Only the stretch of the listing below that runs from the line with "[00:08:23.27 to 00:08:23.93]" through the line with "Transcript: imagina que" is to be printed, exactly and with both ends.

▸ Data to use
◇ ◇ ◇ ◇ ◇
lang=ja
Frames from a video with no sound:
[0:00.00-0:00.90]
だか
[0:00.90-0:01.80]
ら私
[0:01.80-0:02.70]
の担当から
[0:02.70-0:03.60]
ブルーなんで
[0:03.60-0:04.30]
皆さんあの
◇ ◇ ◇ ◇ ◇
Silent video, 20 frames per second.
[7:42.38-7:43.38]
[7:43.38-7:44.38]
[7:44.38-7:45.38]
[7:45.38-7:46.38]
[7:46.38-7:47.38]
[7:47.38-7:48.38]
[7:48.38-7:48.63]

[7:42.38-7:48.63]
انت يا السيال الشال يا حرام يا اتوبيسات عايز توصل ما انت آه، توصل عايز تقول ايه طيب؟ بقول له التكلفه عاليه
◇ ◇ ◇ ◇ ◇
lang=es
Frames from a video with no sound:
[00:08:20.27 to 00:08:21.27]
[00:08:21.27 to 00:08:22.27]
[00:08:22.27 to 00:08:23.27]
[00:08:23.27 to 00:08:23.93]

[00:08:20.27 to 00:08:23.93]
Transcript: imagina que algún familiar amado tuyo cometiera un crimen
◇ ◇ ◇ ◇ ◇
▸ Answer section
[00:08:23.27 to 00:08:23.93]

[00:08:20.27 to 00:08:23.93]
Transcript: imagina que algún familiar amado tuyo cometiera un crimen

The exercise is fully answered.